The very first iteration of the design by Benedetto Pistrucci appeared in 1817 on the sovereign and by the time it appeared on the crown in the next year he had already developed and changed it. That second version which appeared on the crown from 1818 and the sovereign from 1821 is what we know today as the Classical Design: it’s of such quality it is still in use on sovereign coins today!
That Classical design by Pistrucci has appeared on gold sovereigns almost continuously from 1871 to the present day. However, it also featured on the crown coin, Britain’s five shilling coin. It appeared on the crowns of 1818 through to 1822, then from 1887 to the end of Queen Victoria’s reign. Only one crown was issued in King Edward VII’s reign in 1902 and that too featured St George.
In King George V’s reign the only St George and the dragon coin was produced in 1935 for the monarch’s Silver Jubilee (25th anniversary of reign). This coin was also Britain’s first ever commemorative coin, featuring a distinctive rendition of St.George slaying the dragon in a late Art Deco style, popular in the 1930’s when it was issued. When released it caused controversy as this design style differed dramatically from the more romantic Classical version which at that time had been in use for over a century.
For this very reason the 1935 Silver Jubilee Silver Crown -which was only ever minted for one year – is now regarded as a symbol of the influence of Art Deco on the design styles of the 1930’s.
It’s the only commemorative version of St George ever to appear on the British crown coin.
There was one more use of St George and the dragon on a crown coin and that came in 1951 when a special edition was minted as part of the Festival of Britain. To showcase the best of British minting, the original design by Pistrucci was chosen. The coins, were struck from cupro-nickel but to a‘specimen’ standard which uses techniques that produce coins that are better than Uncirculated but not as good as Proof. The resulting coins are of a very high standard given that many of them were produced at Festival Hall on London’s South Bank in a temporary facility.
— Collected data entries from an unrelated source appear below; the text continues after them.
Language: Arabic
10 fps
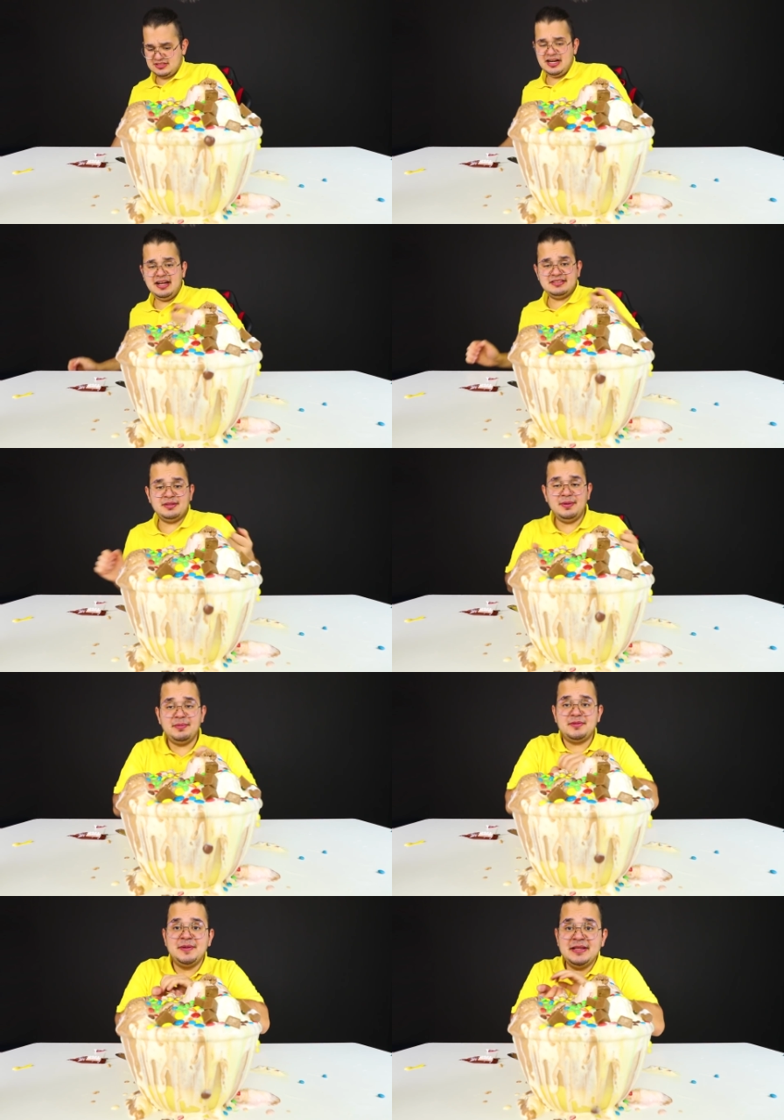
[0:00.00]
صراحة يا
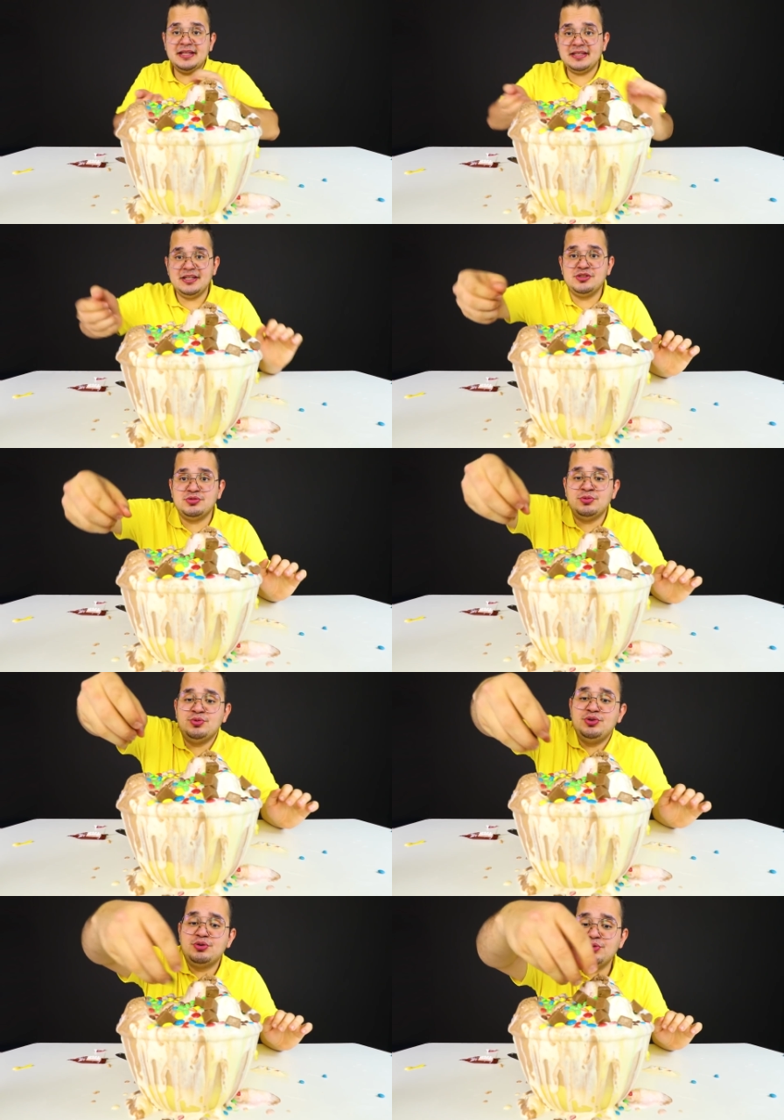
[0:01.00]
شباب تمنيت
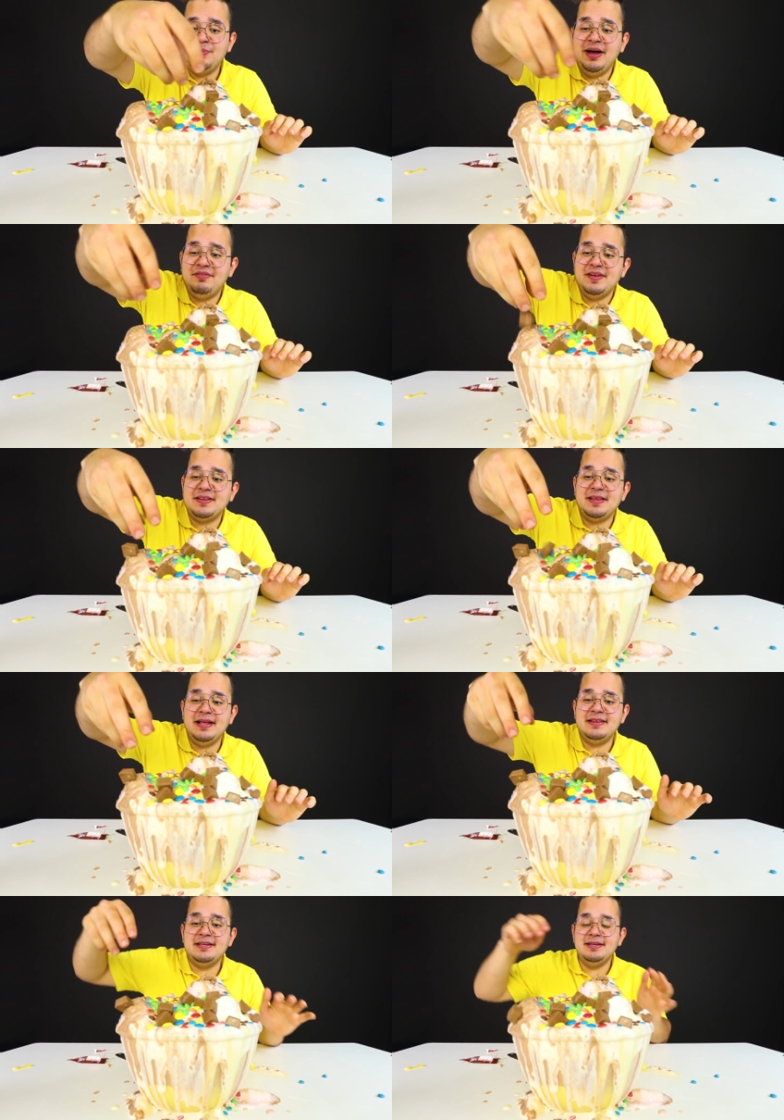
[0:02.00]
انيسو يكون معايا في هذا
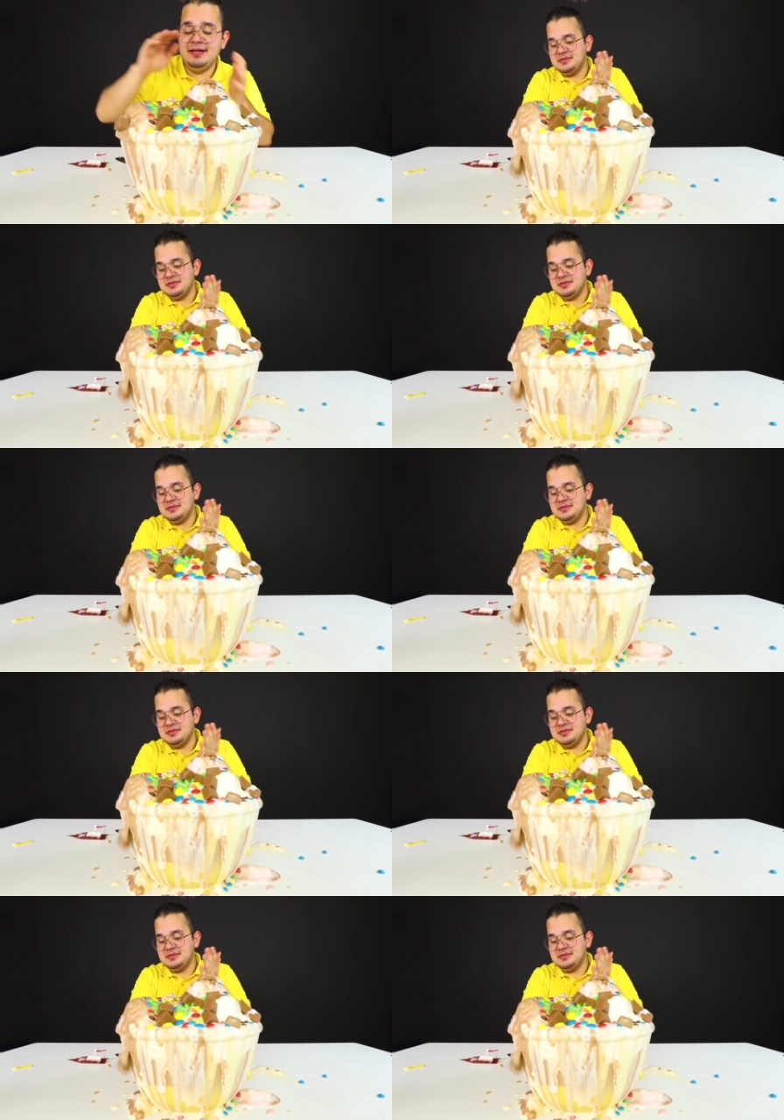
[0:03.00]
التحدي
This set, comprised of two British crown coins, features the only two versions of St George slaying the dragon to appear on Britain’s circulating coinage in the 20th century. Both designs appeared on crown coins and these are the two coins brought together in this set: the King George V 1935 Silver Jubilee Silver Crown and the King George VI 1951 Festival of Britain Crown, which is also the last St George coin to circulate in Britain. Both are one year issues.